Une candidature empêchée

L’année 2024 devait marquer son retour politique. Zenaïdi avait annoncé sa candidature à l’élection présidentielle du 6 octobre 2024. Initialement rejeté par l’Instance supérieure indépendante pour les élections (ISIE), il avait obtenu gain de cause devant le tribunal administratif qui avait ordonné sa réintégration dans la course électorale.

Cependant, l’ISIE avait refusé d’appliquer cette décision judiciaire, excluant définitivement Zenaïdi de la compétition électorale. Face à cette impasse, l’ancien ministre avait choisi l’exil, craignant une arrestation imminente. Un mandat d’arrêt international avait été émis à son encontre en mars 2024, initialement dans le cadre d’une affaire de corruption liée à une opération de privatisation.

Un contexte de répression généralisée

La condamnation de Mondher Zenaïdi s’inscrit dans une tendance plus large de judiciarisation de l’opposition en Tunisie. Depuis que Kaïs Saïed a dissout le Parlement et suspendu la Constitution en juillet 2021, de nombreux opposants politiques, journalistes et militants ont été poursuivis ou emprisonnés.

L’utilisation de la législation antiterroriste pour poursuivre des adversaires politiques soulève de vives inquiétudes parmi les organisations de défense des droits humains, qui y voient une instrumentalisation de la justice à des fins politiques. Cette pratique rappelle les méthodes autoritaires de l’ancien régime que la révolution de 2011 avait pourtant voulu abolir.

Les réactions attendues

Bien que nous n’ayons pu accéder à sa réaction vidéo diffusée sur les réseaux sociaux, Mondher Zenaïdi a par le passé toujours contesté la légitimité des poursuites dont il fait l’objet. Son équipe juridique avait qualifié les actions judiciaires contre lui de « mesures arbitraires et politiques », remettant en cause l’indépendance de la justice tunisienne.

L’ancien ministre dispose encore de la possibilité de faire appel de cette condamnation, bien que son statut d’exilé complique considérablement sa défense. Cette condamnation par contumace pourrait toutefois être révisée s’il décidait de rentrer en Tunisie et de se présenter devant la justice, ce qui semble hautement improbable dans le contexte actuel.
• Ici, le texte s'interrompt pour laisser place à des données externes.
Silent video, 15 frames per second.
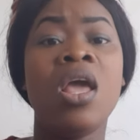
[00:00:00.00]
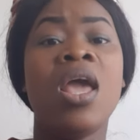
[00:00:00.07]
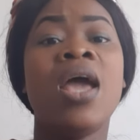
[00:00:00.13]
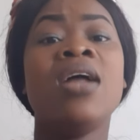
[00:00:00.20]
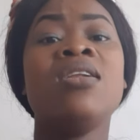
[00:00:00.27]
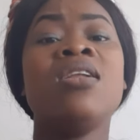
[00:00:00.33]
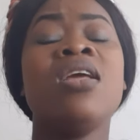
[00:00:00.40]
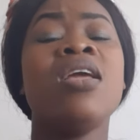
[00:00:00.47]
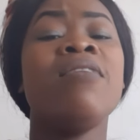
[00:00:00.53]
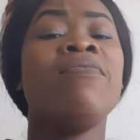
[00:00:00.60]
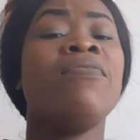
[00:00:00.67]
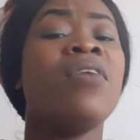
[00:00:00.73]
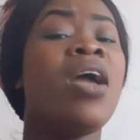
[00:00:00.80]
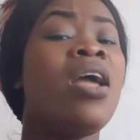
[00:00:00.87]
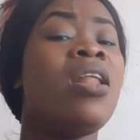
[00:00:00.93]
And
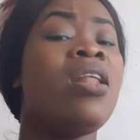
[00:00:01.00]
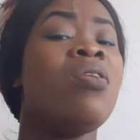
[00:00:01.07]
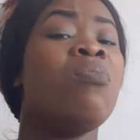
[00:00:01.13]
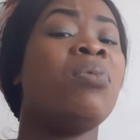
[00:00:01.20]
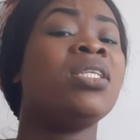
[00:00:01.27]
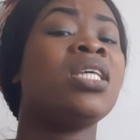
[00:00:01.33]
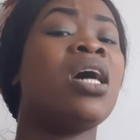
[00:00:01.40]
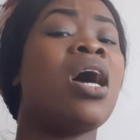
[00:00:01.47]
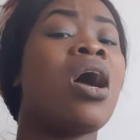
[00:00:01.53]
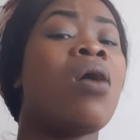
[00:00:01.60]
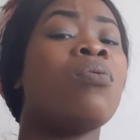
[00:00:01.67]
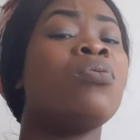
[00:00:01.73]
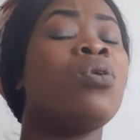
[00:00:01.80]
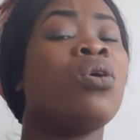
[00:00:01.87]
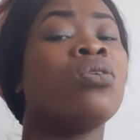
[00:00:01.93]
if no matter
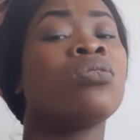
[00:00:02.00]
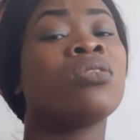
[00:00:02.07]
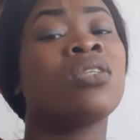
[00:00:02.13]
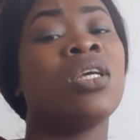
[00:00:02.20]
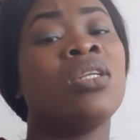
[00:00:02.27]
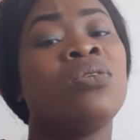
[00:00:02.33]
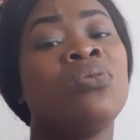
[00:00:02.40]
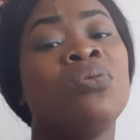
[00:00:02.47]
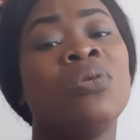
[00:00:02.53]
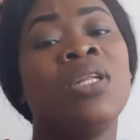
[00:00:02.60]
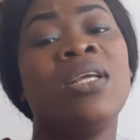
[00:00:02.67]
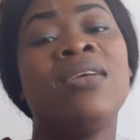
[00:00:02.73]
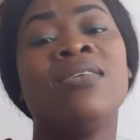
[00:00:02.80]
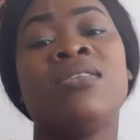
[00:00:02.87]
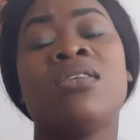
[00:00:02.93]
how your schedule
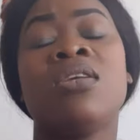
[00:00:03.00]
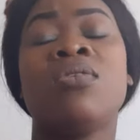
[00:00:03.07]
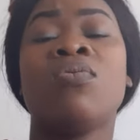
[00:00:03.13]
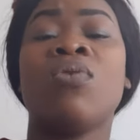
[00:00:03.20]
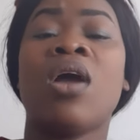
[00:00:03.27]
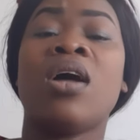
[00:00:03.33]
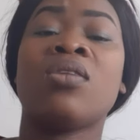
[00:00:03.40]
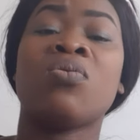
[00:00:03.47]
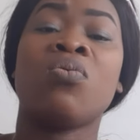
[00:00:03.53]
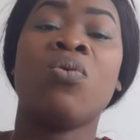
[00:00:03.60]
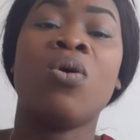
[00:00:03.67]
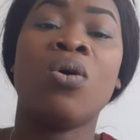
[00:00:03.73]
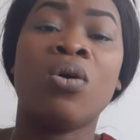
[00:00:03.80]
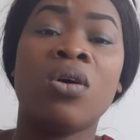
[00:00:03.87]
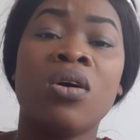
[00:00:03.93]
is in at
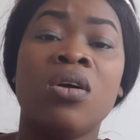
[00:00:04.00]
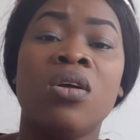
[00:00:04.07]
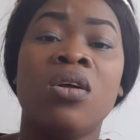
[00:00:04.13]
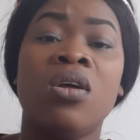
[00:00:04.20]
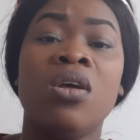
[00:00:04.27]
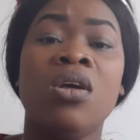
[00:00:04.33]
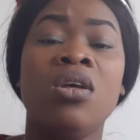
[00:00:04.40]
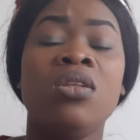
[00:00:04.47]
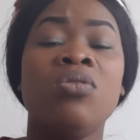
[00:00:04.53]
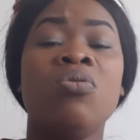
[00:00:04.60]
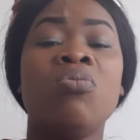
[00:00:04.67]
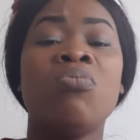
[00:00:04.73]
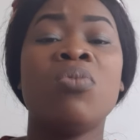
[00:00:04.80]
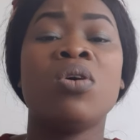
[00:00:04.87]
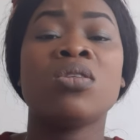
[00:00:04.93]
work,
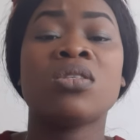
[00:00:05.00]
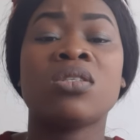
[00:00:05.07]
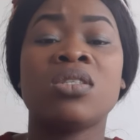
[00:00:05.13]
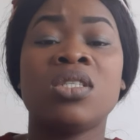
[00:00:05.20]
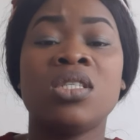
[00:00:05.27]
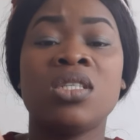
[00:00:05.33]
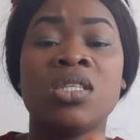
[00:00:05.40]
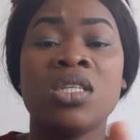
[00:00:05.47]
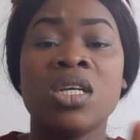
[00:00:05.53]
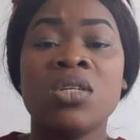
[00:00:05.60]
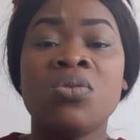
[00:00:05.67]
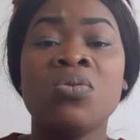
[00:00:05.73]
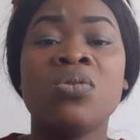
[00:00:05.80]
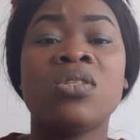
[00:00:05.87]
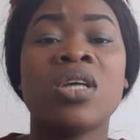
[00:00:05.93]
you must
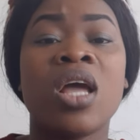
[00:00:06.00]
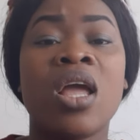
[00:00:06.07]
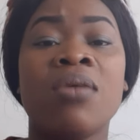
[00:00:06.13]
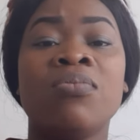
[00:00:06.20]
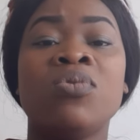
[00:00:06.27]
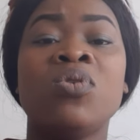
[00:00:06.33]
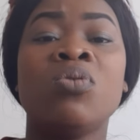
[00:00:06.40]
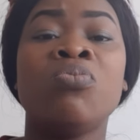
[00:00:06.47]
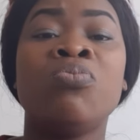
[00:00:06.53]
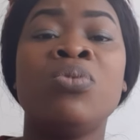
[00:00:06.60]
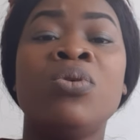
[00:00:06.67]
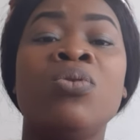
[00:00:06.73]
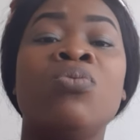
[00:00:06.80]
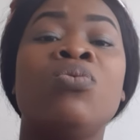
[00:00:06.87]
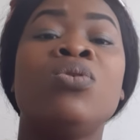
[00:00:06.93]
schedule time to
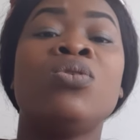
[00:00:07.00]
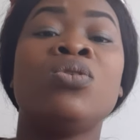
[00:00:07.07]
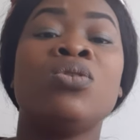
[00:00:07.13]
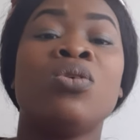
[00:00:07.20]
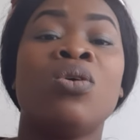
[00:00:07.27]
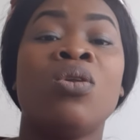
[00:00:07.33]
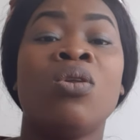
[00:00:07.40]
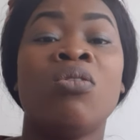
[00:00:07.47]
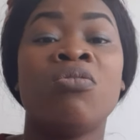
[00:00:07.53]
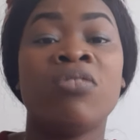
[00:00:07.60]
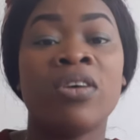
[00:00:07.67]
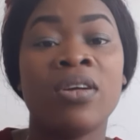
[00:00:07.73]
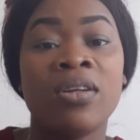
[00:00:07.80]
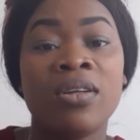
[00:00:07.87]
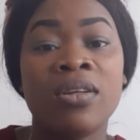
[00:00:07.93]
be with your lover.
Un symbole de la dérive démocratique

Au-delà du cas individuel de Mondher Zenaïdi, cette affaire illustre la fragilité de l’État de droit en Tunisie, pays qui était pourtant considéré comme le seul succès démocratique du Printemps arabe. La multiplication des procès contre des opposants politiques, la non-application des décisions de justice par les autorités électorales, et le recours systématique à la législation antiterroriste suscitent de vives préoccupations, tant au niveau national qu’international.

Pour l’ancien ministre, condamné à l’exil et désormais à 19 ans de prison, le retour en Tunisie semble impossible. Son parcours, celui d’un haut fonctionnaire et ministre devenu opposant puis exilé, témoigne des bouleversements profonds qu’a connus la Tunisie ces dernières années, et des espoirs déçus d’une démocratisation qui peine à se concrétiser.